In den Bereichen Bildung, Soziales, Gesundheit und Kultur ist es ähnlich: Gerade dort, wo trotz jahrzehntelanger struktureller Unterfinanzierung eine große Vielfalt an lebendiger, solidarischer, ideenreicher und qualitativ hochwertiger Arbeit verwirklicht wird, sind Ansätze für eine sozial-ökologische Entwicklung der Gesellschaft und damit die Lösung der Krise angelegt.
Bedürfnisorientierter Wohnungsbau in gesellschaftlicher Hand, menschen- statt profitorientierte Gesundheitsfürsorge und gesellschaftlich kritisch-eingreifende Kultur haben bzw. hätten eine ungeheure gesellschaftliche Schlagkraft.
Da der Kampf gegen die „Entwicklungsbremse“ und für eine bedarfsgerechte Finanzierung der öffentlichen Aufgaben nur gemeinsam zu gewinnen ist, haben sich die verschiedenen öffentlichen Bereiche im Bündnis gegen den Rotstift zusammengeschlossen, um der vermeintlichen Alternativlosigkeit eine Krisenlösung „von unten“ entgegenzusetzen.

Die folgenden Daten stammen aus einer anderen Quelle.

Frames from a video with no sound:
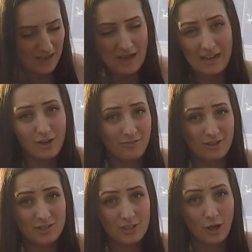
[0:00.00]
I love
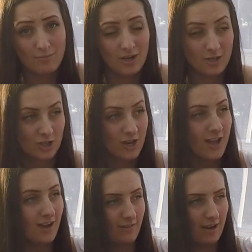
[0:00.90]
this so much.
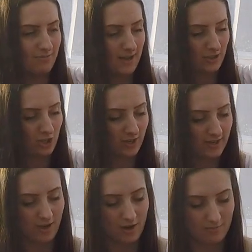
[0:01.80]
I actually
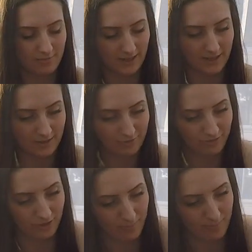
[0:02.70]
can't
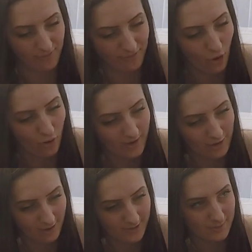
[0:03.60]
believe that before I
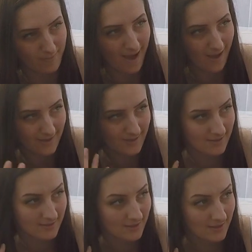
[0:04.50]
got this bag,
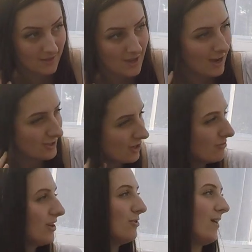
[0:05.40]
I
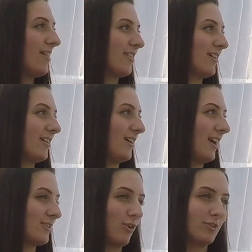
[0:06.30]
don't know whether I
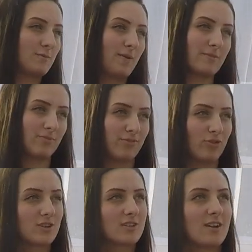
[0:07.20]
got this bag
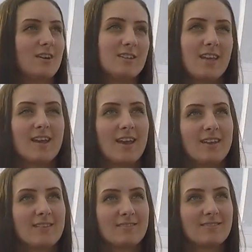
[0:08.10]
before I started
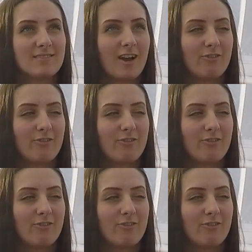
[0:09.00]
gigging. I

„Bildet euch, denn wir brauchen all eure Klugheit. Bewegt euch, denn wir brauchen eure ganze Begeisterung. Organisiert euch, denn wir brauchen eure ganze Kraft.“ (Antonio Gramsci, L’Ordine Nuovo, 1. Mai 1919)

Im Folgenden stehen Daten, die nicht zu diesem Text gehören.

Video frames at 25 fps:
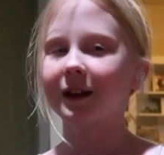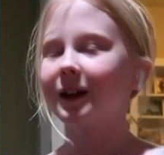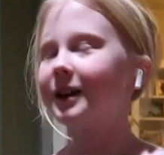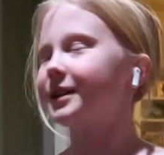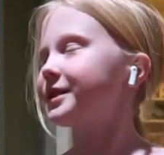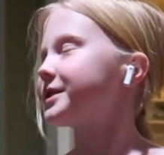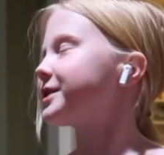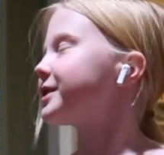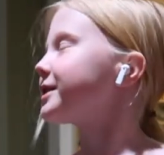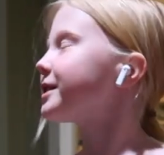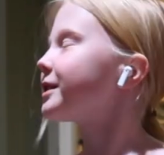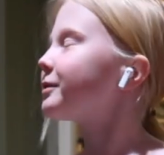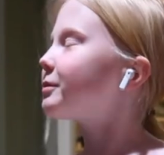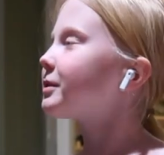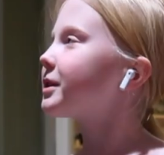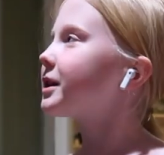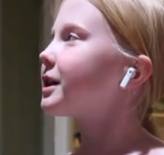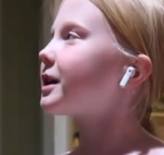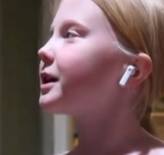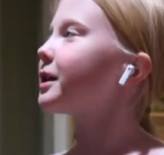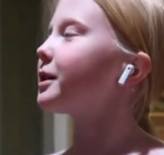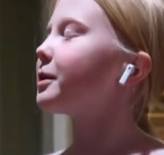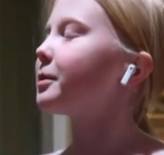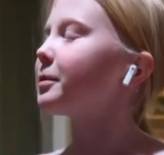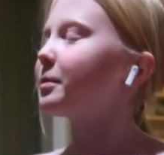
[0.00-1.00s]
And so then we
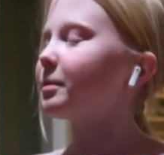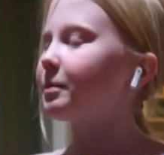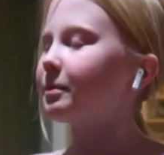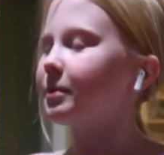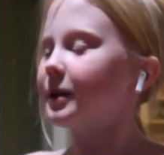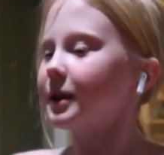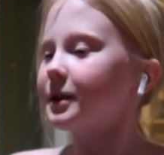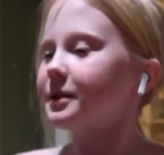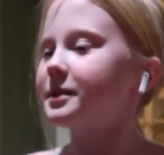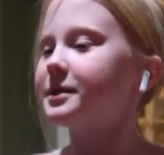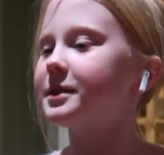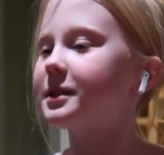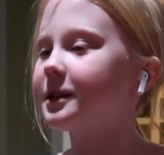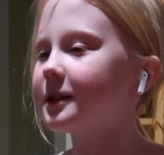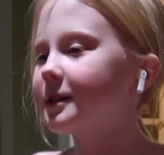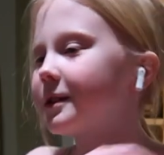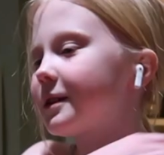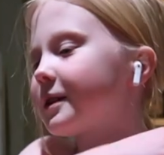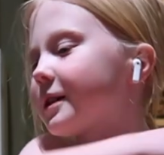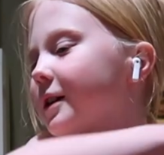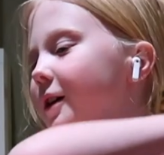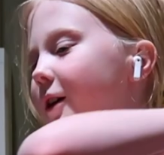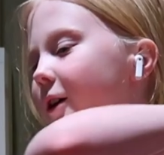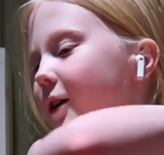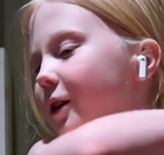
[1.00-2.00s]
get up
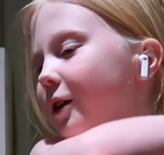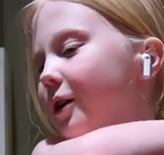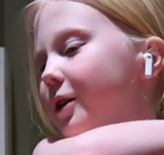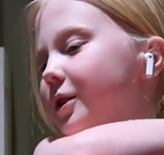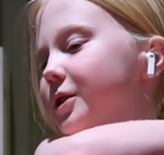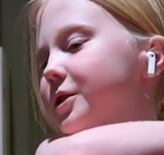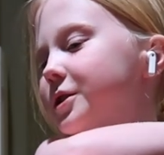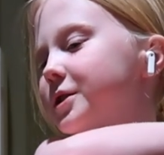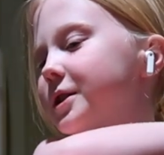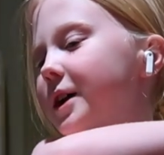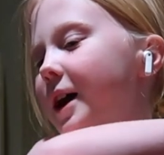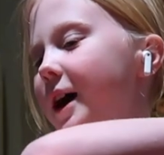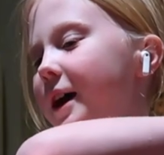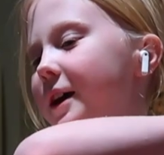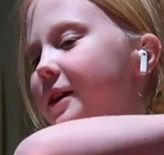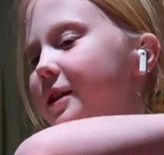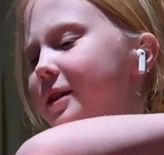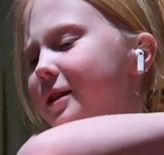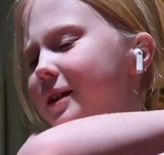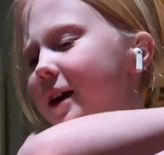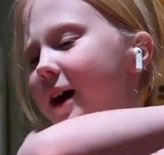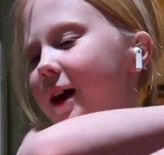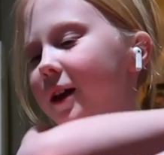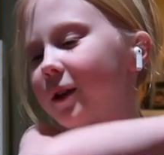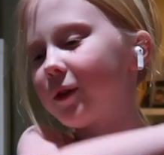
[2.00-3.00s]
basically all, I,
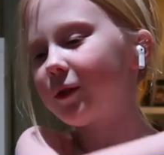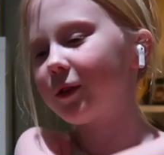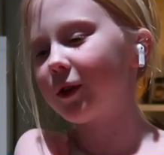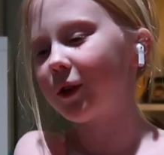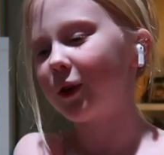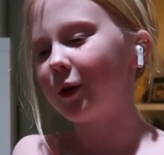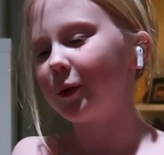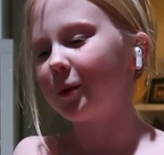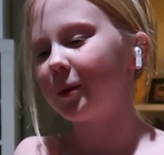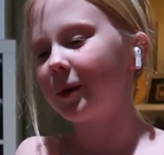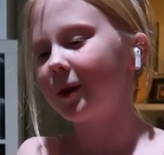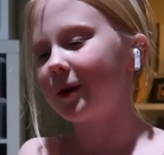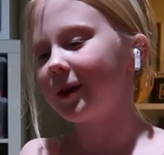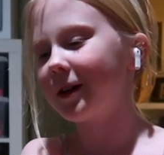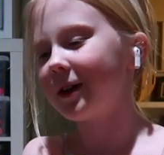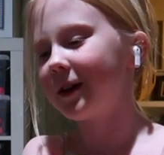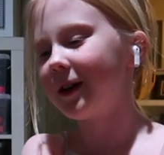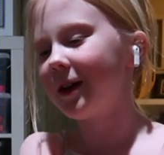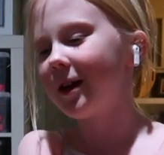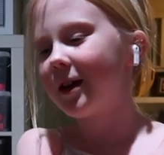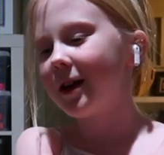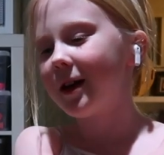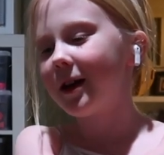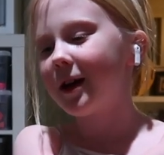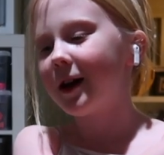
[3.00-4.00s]
I don't know, but
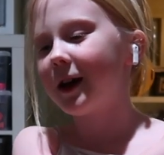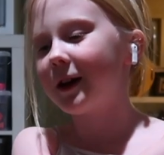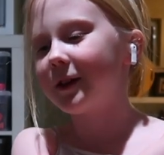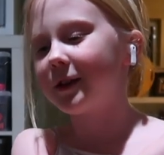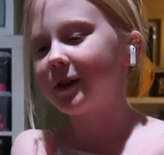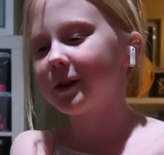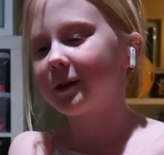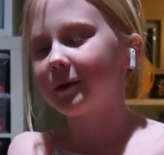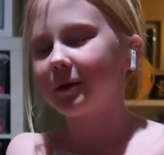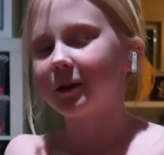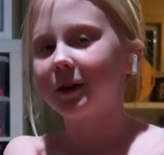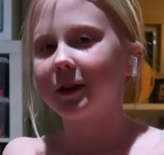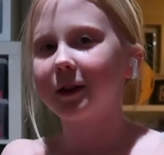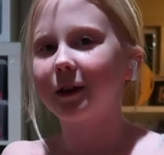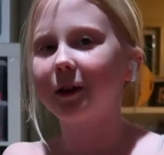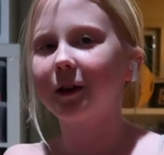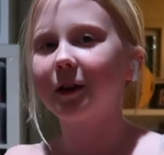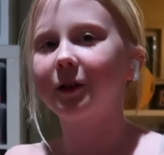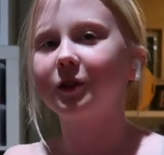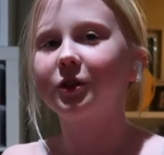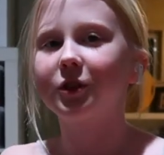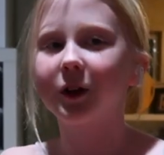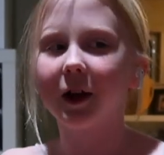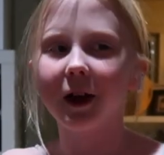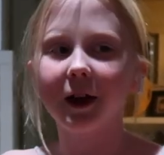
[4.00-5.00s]
I think we're
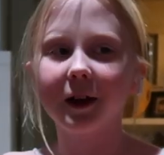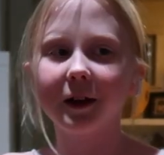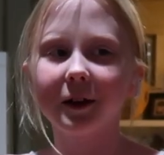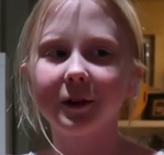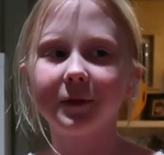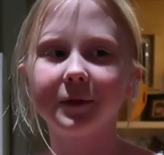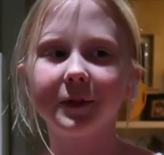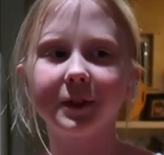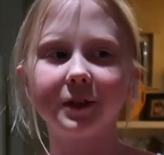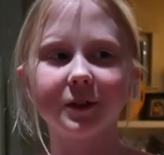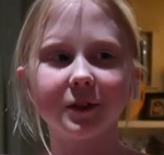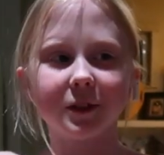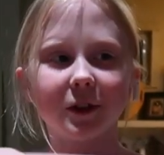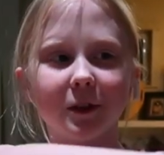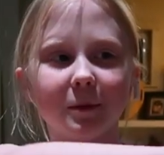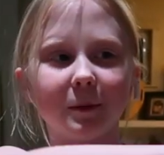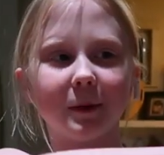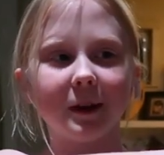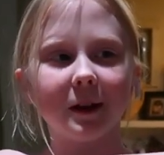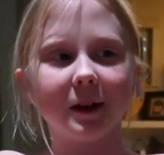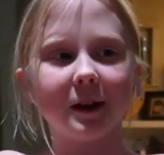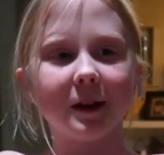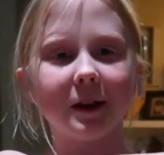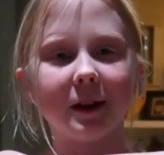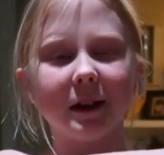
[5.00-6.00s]
gonna try and convince her to
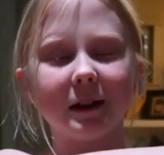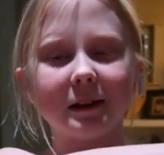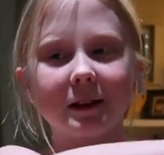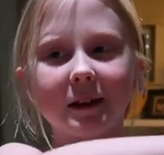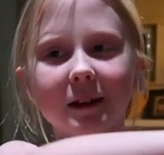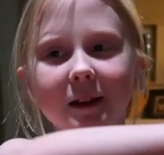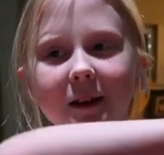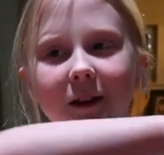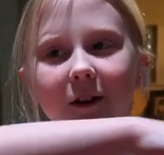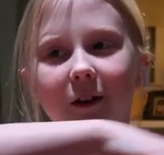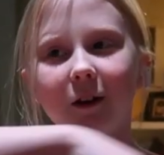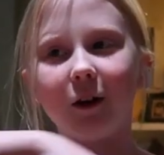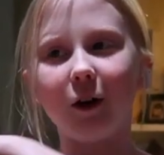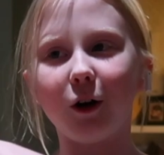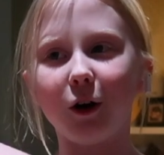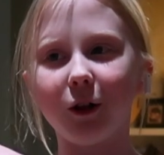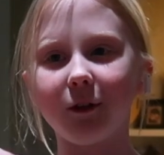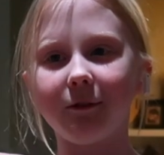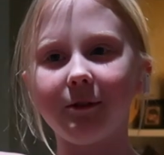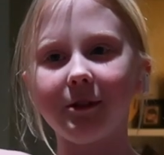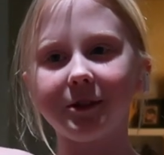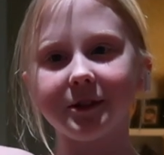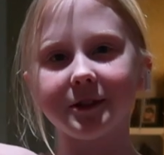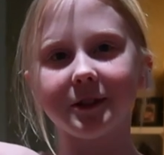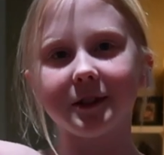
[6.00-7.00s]
make it all
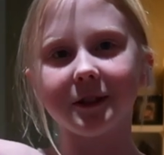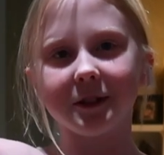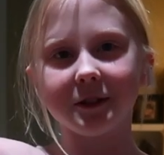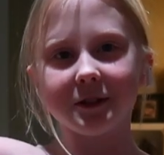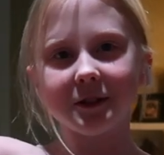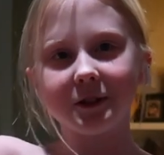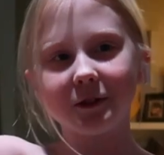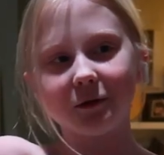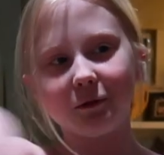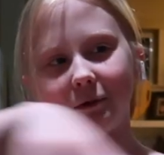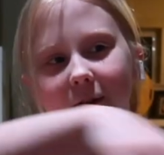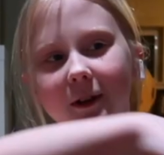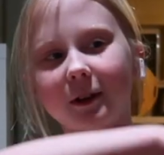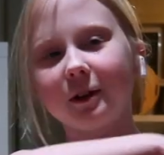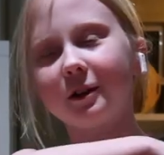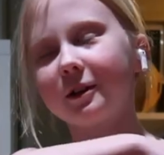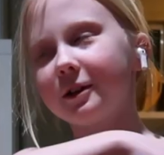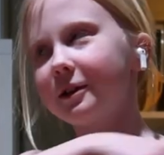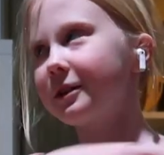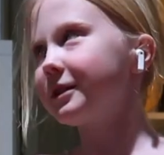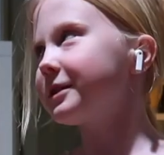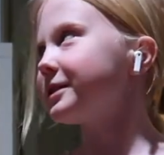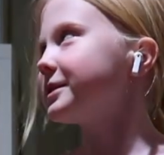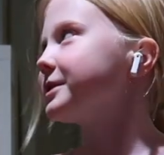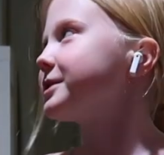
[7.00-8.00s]
of us in a
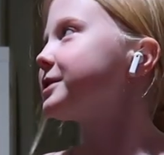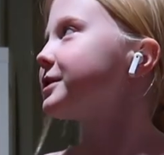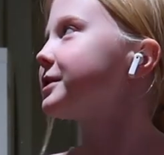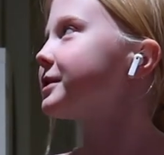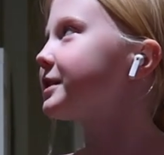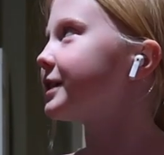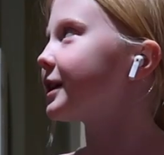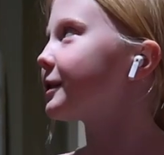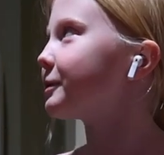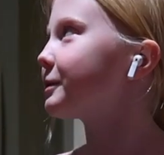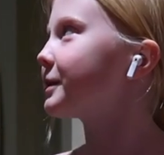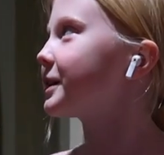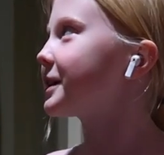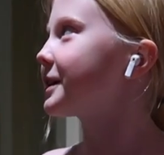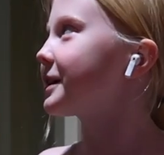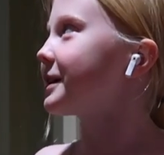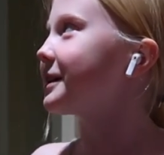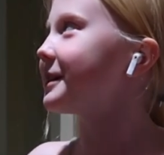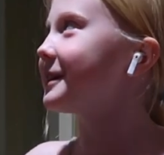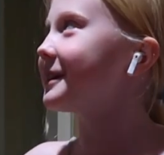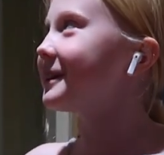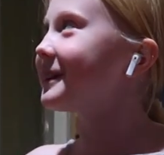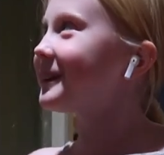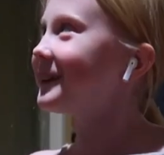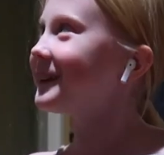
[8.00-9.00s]
square, and so then we
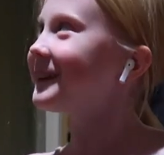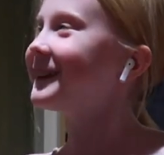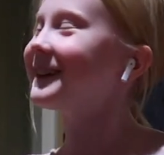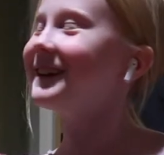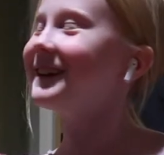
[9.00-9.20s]
can.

Statt bloß „Service“ zur Bewältigung der Symptome (Wohnungsnot, Prüfungsstress, Bibliotheksschließung) für einige Wenige anzubieten – wobei „Waffeln für gestresste Studis“ ja nicht mal Symptombekämpfung ist – müssen sich die Verfasste Studierendenschaft und insbesondere ein progressiver AStA wieder aktiv in diesen Kampf einmischen.